Aku baru mau menjawab, tapi suara notifikasi ponsel memotong semuanya. Sebuah message masuk. Begitu kubuka, jantungku langsung seperti lepas dari dada dan naik ke tenggorokan. Isinya:

“Selamat pagi. Mohon segera datang ke kantor Satpol PP besok. Ada kekurangan dalam berkas anda. – Herdi”

Rasanya seluruh tubuhku langsung lemas. Aku tidak menyangka bahwa orang ini akan kembali datang dan mengganggu ketenanganku. Aku yakin tidak ada kekurangan apapun dalam berkasku, jadi Pak Herdi pasti mau cari-cari alasan buat bisa ketemu dengan aku lagi. Aku duduk terhenyak dan hanya bisa berdiam, ponsel masih kugenggam erat.

"Ada apa, Jean?" tanya Mbak Dyah melihatku dengan nada khawatir.

Aku menyodorkan ponsel-ku, mereka bertiga membacanya, dan langsung ramai.

"Wah si brengsek itu lagi!" Santi langsung ngegas.

"Dia pasti ngada-ngada, Say. Kamu hati-hati lho Beb," kata Ririn.

Aku menarik napas panjang. "Aku nggak mau kayak begini terus. Aku harus hadapin ini besok."

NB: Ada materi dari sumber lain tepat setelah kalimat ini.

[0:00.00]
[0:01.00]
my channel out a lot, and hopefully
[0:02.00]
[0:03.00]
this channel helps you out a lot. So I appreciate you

Mereka semua langsung protes serentak. Tapi aku tetap bersikukuh. "Aku nggak mau jadi korban terus. Aku harus lawan rasa takutku."

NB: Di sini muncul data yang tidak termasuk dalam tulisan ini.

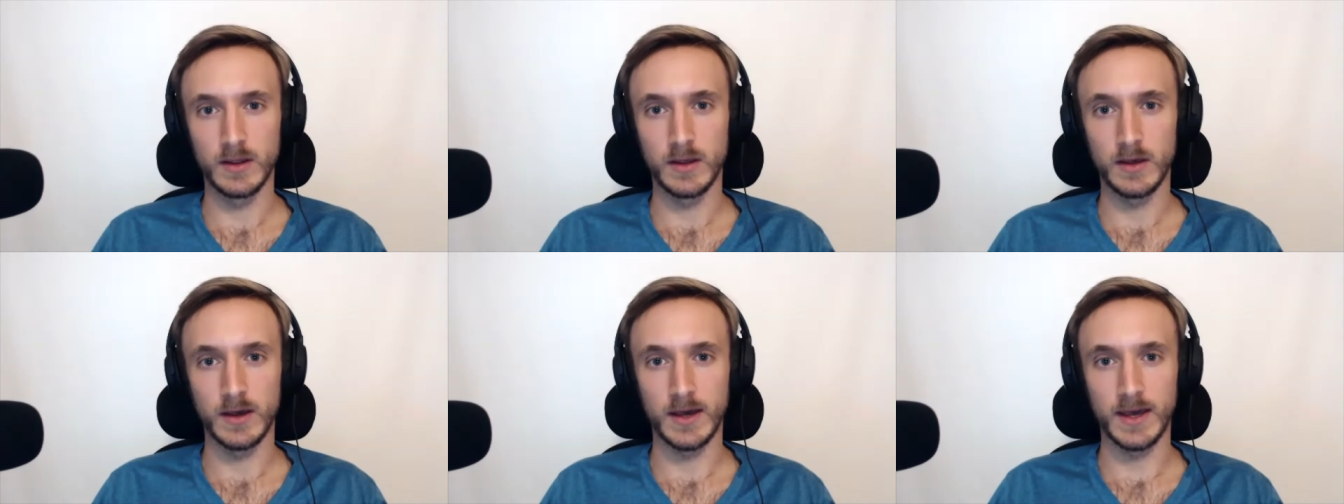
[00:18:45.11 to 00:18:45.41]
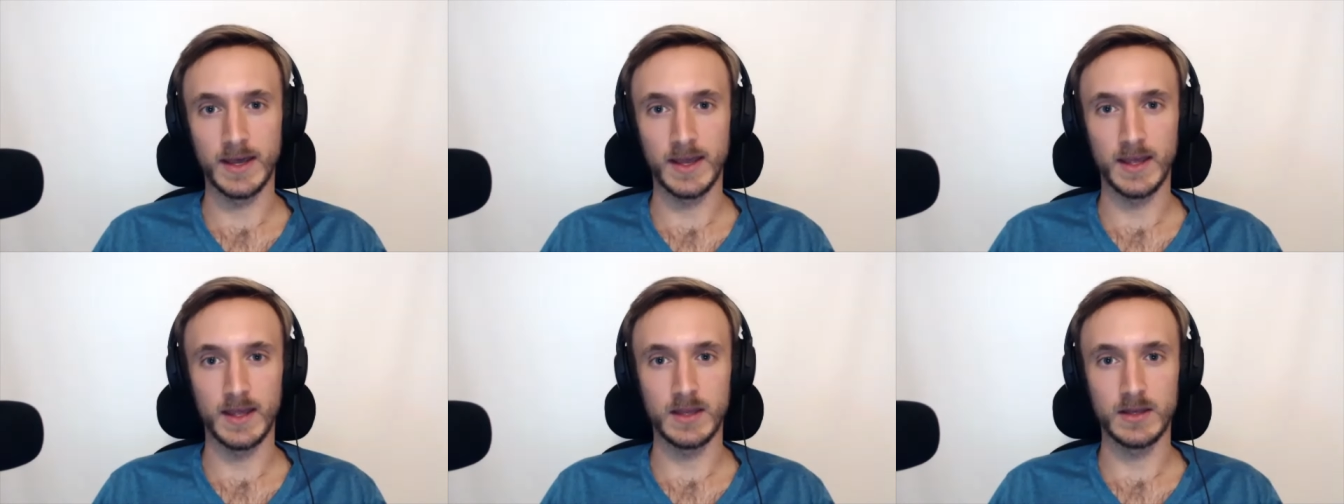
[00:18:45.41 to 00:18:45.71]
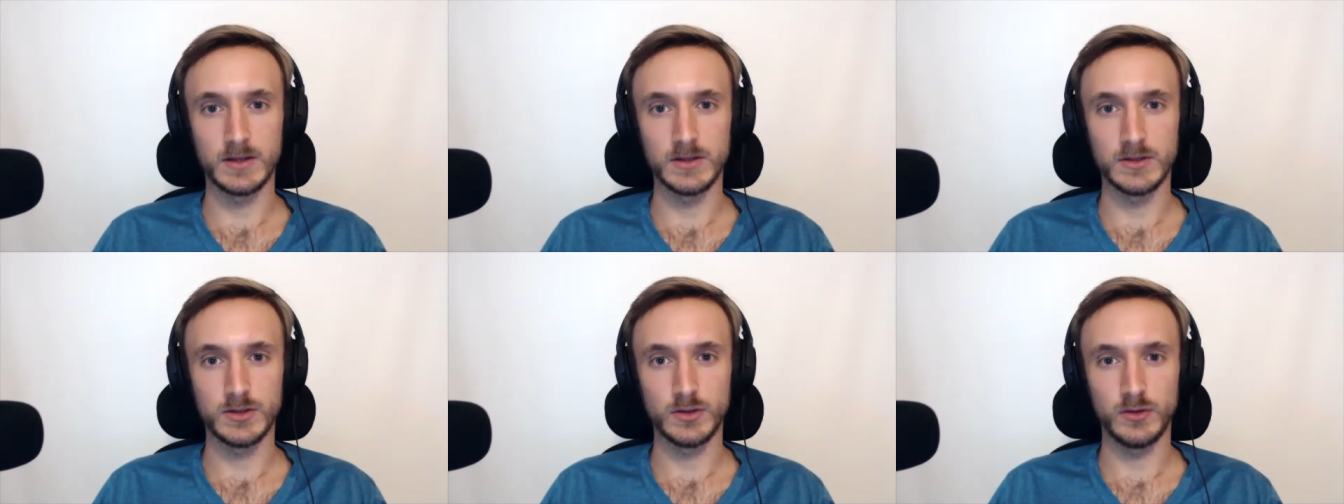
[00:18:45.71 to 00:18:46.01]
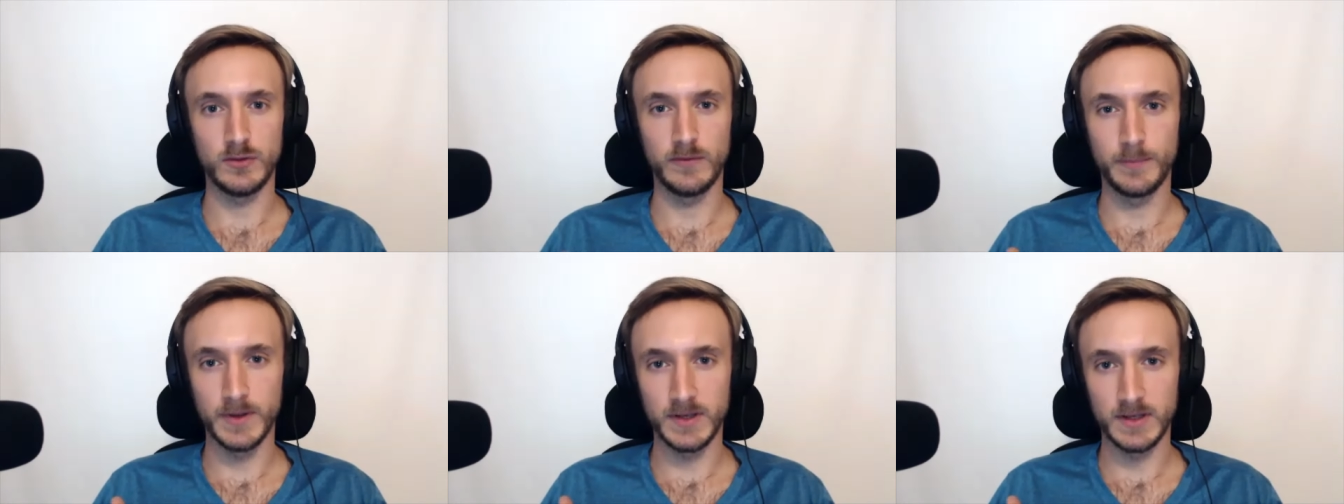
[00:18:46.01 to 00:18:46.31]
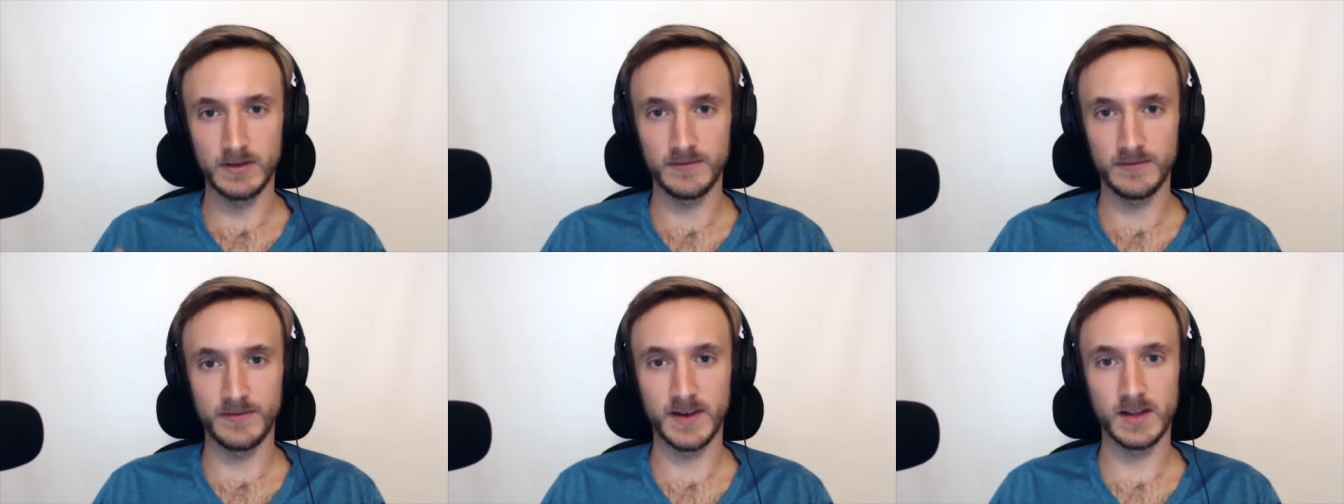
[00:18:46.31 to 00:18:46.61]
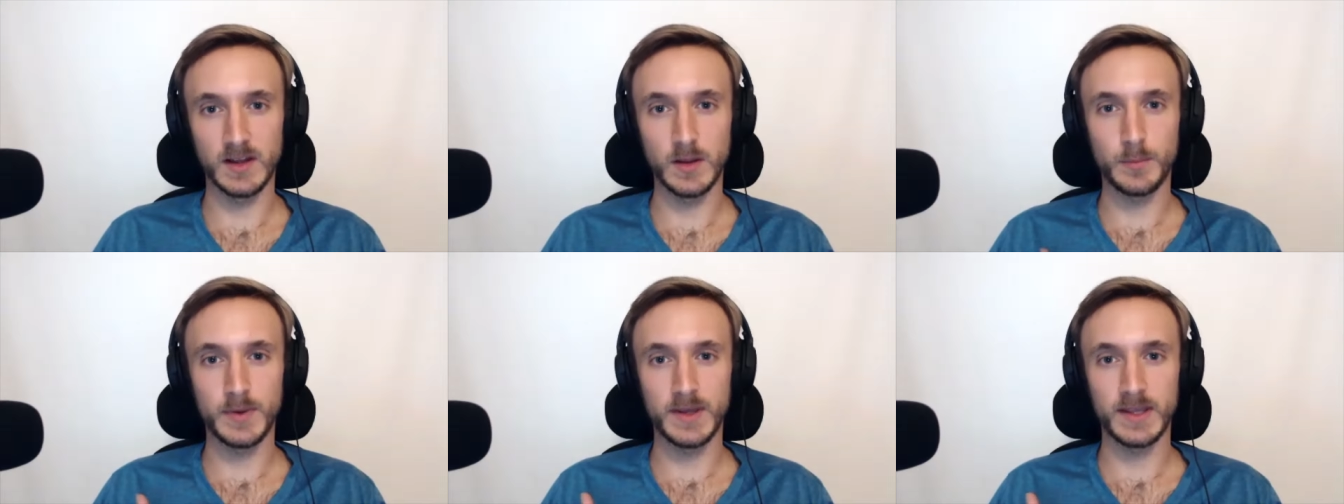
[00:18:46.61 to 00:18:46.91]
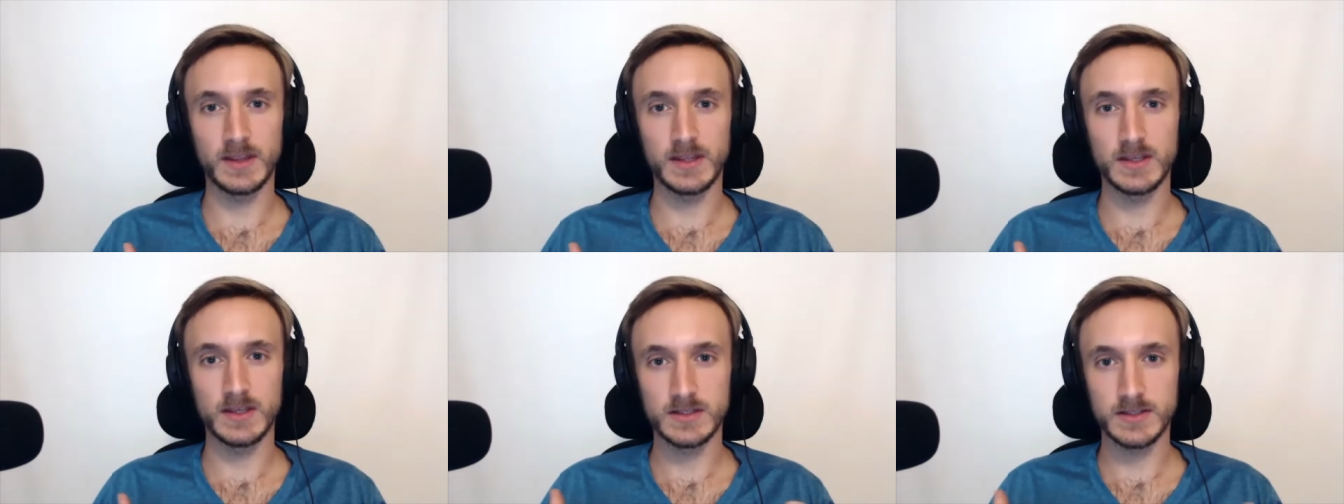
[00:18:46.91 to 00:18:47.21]
and you've been developing
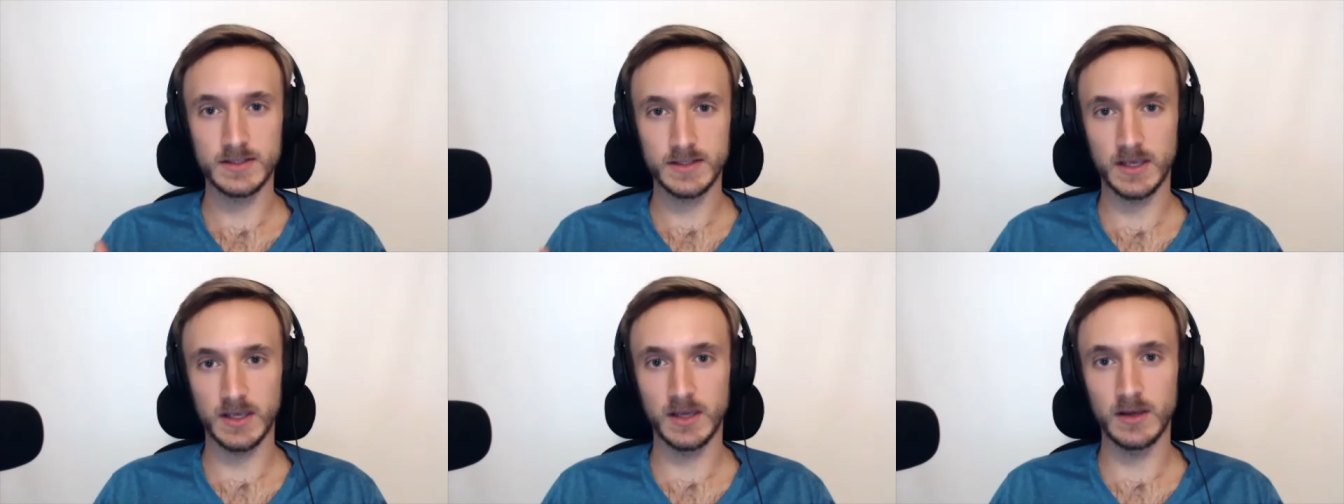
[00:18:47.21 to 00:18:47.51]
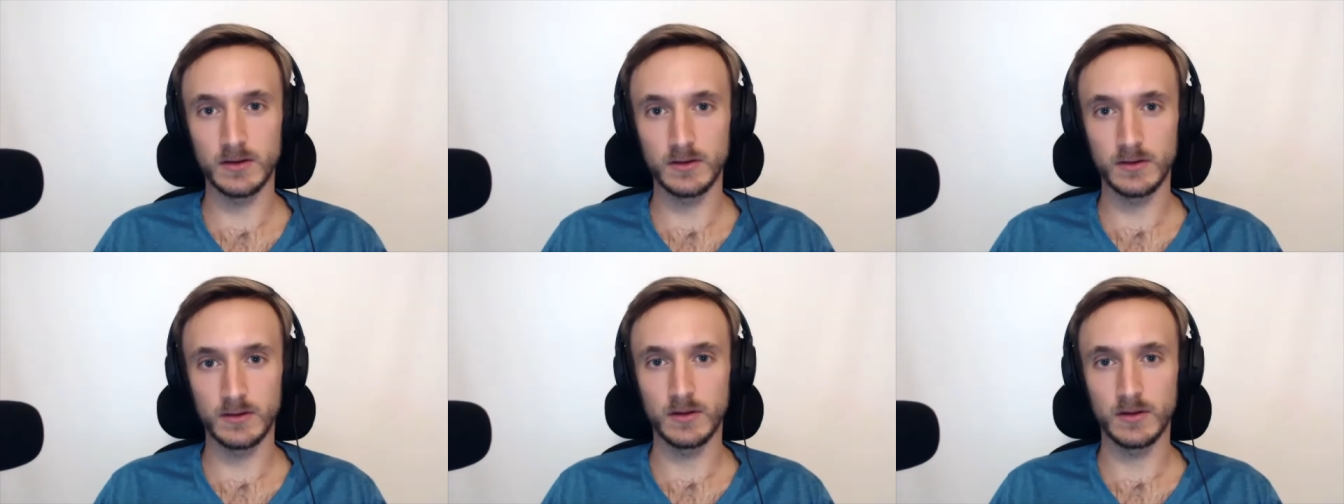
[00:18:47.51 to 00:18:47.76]
this skill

Suasana malam itu jadi agak menegang gara-gara message sialan itu. 

***

Paginya suasana masih tegang karena message yang masuk kemarin malam. Mbak Dyah, Ririn dan Santi masih berusaha mencegahku pergi. Mereka berpikir lebih baik aku melapor ke Mbak Vivin, siapa tahu Mbak Vivin bisa memberi saran. Aku hanya mengangguk-angguk kecil, tapi aku sudah memantapkan diri untuk menemui Pak Herdi dan akan meng-konfrontir dia.

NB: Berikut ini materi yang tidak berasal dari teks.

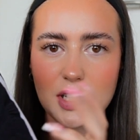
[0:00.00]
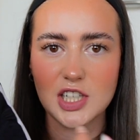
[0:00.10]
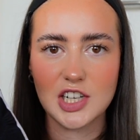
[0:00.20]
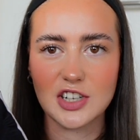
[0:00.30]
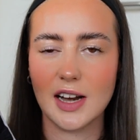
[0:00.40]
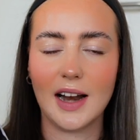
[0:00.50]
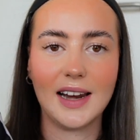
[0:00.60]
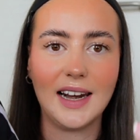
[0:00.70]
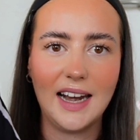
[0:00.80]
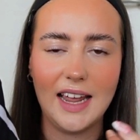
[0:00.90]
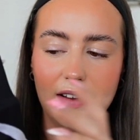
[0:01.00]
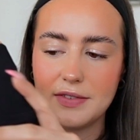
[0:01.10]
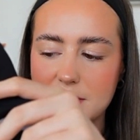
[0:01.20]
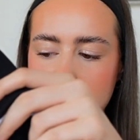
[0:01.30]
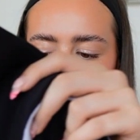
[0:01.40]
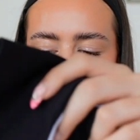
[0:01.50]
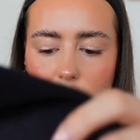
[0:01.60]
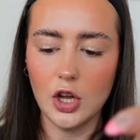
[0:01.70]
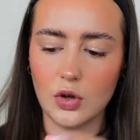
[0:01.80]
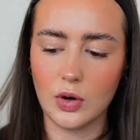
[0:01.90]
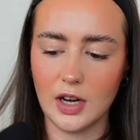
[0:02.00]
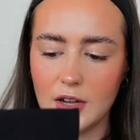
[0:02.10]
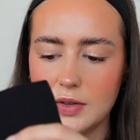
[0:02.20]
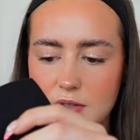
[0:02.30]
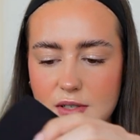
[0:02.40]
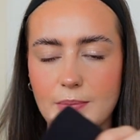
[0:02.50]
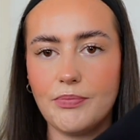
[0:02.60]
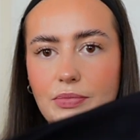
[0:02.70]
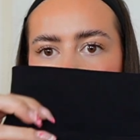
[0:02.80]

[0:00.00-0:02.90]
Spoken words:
which literally like lifts your glutes.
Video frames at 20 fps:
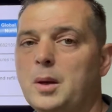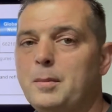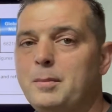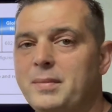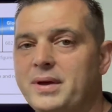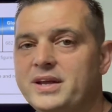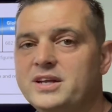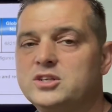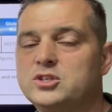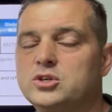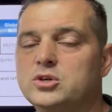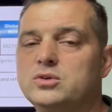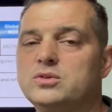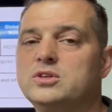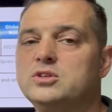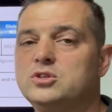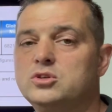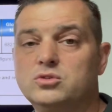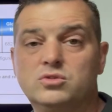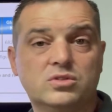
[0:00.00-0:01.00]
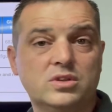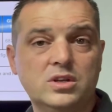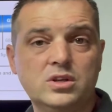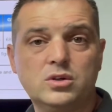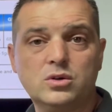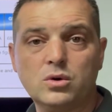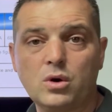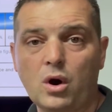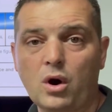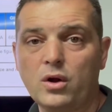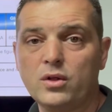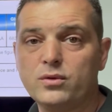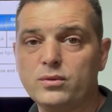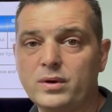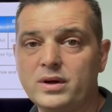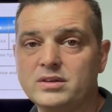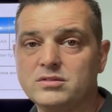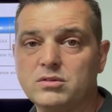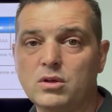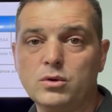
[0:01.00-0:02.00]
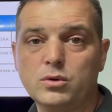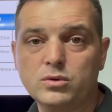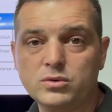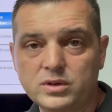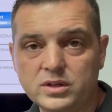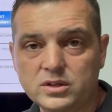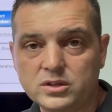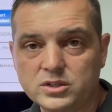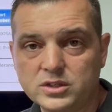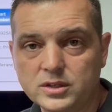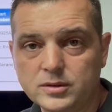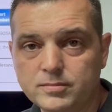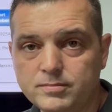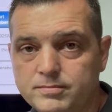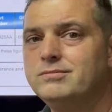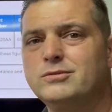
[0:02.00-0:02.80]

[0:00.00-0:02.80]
make sure that you see your authorized local dealership.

Jam sebelas siang, aku pamit ke Mbak Dyah dan teman-temanku, siap pergi ke kantor satpol-pp. Aku sengaja berdandan agak lebih menor supaya Pak Herdi terpesona dan menurunkan penjagaannya.

Aku mengambil jaket dan tas selempangku. Tapi sebelum pergi, aku mengechek ulang semua yang sudah aku persiapkan malam sebelumnya. Sesampainya di kantor Satpol PP, aku berjalan perlahan ke lantai dua. Nafasku berat, tanganku dingin. Tapi aku memaksakan diri tersenyum saat ketemu resepsionis.

post-image-67f733e91c6f2.png

"Mau ketemu Pak Herdi bisa?" tanyaku.

Resepsionis menanyakan namaku dan saat kuberitahukan namaku ia hanya berkata, "silahkan masuk. Dia sudah menunggu."

Sebelum masuk aku sengaja mengambil kotak bedakku dan melihat wajahku. Sebenarnya niatku bukan ingin tampil cantik tapi sebenarnya dengan berpura-pura bercermin, aku menyempatkan diri untuk menyimpan ponsel-ku dalam mode rekam suara, kuaktifkan dan kusembunyikan dalam saku dalam jaketku.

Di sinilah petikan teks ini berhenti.